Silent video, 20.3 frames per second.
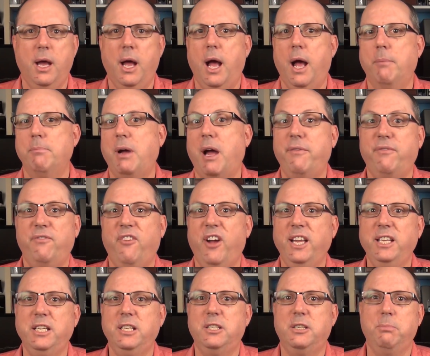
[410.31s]
Um, I
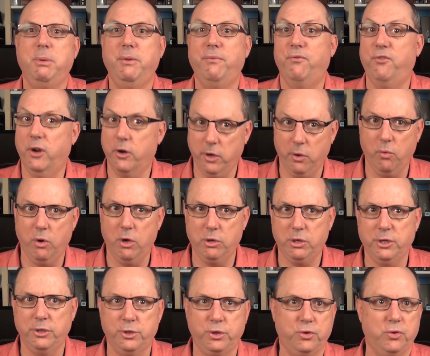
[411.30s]
find it to be very well
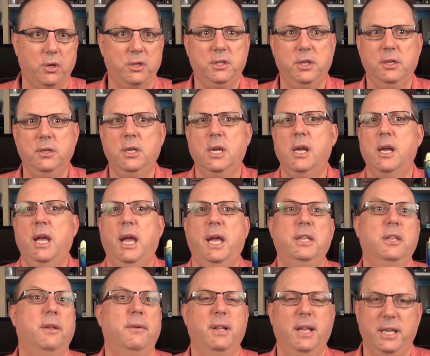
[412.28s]
constructed
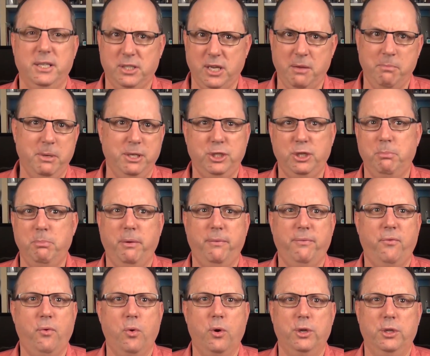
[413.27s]
and the, as I mentioned
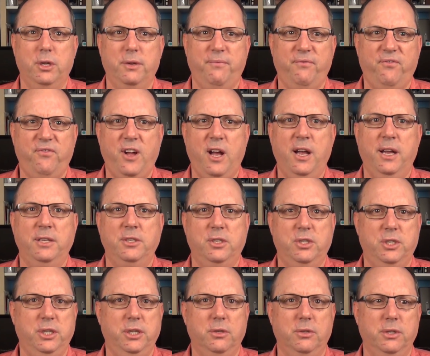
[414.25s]
before, the fine
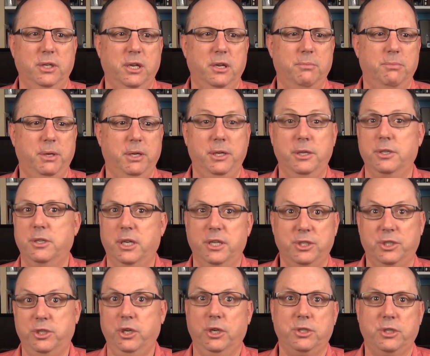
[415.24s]
steel nib is,
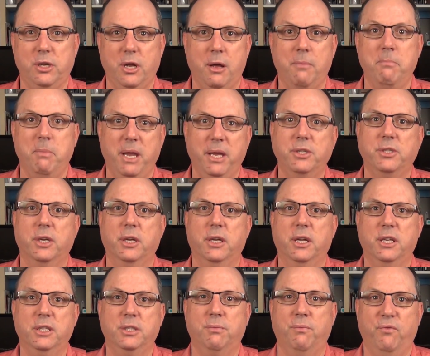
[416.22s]
is just amazing.
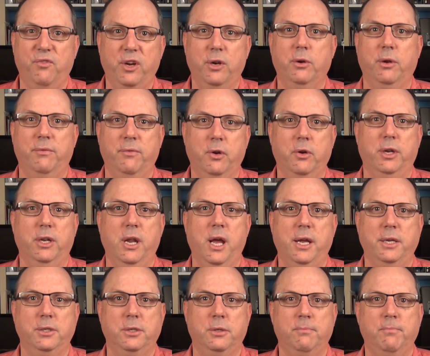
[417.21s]
It's very, very
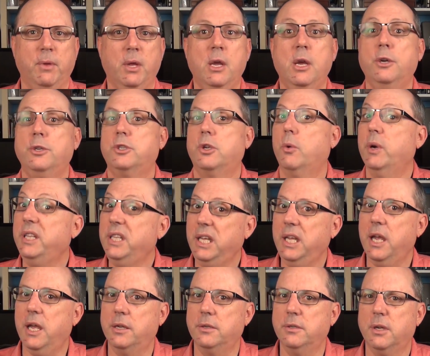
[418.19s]
nice. So, in
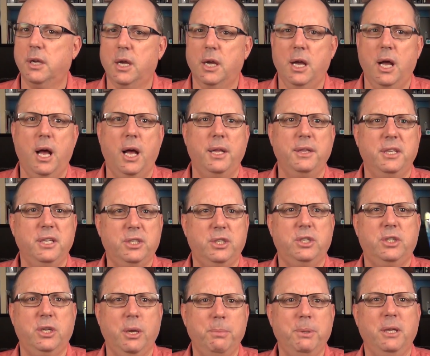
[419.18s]
the end, uh, this
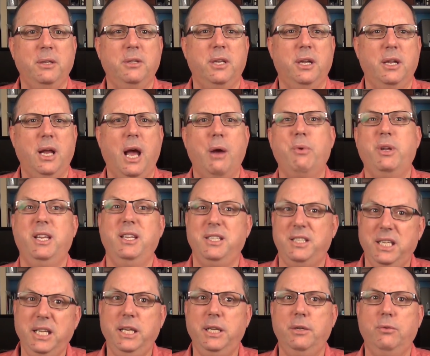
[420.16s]
is something that I would
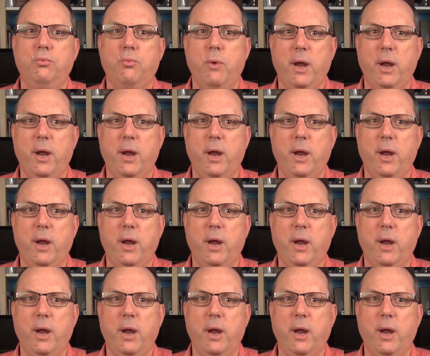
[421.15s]
indeed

Try it: Your answer must be an exact reproduction of all entries, containing no pictures.

Your response:
Silent video, 20.3 frames per second.
[410.31s]
Um, I
[411.30s]
find it to be very well
[412.28s]
constructed
[413.27s]
and the, as I mentioned
[414.25s]
before, the fine
[415.24s]
steel nib is,
[416.22s]
is just amazing.
[417.21s]
It's very, very
[418.19s]
nice. So, in
[419.18s]
the end, uh, this
[420.16s]
is something that I would
[421.15s]
indeed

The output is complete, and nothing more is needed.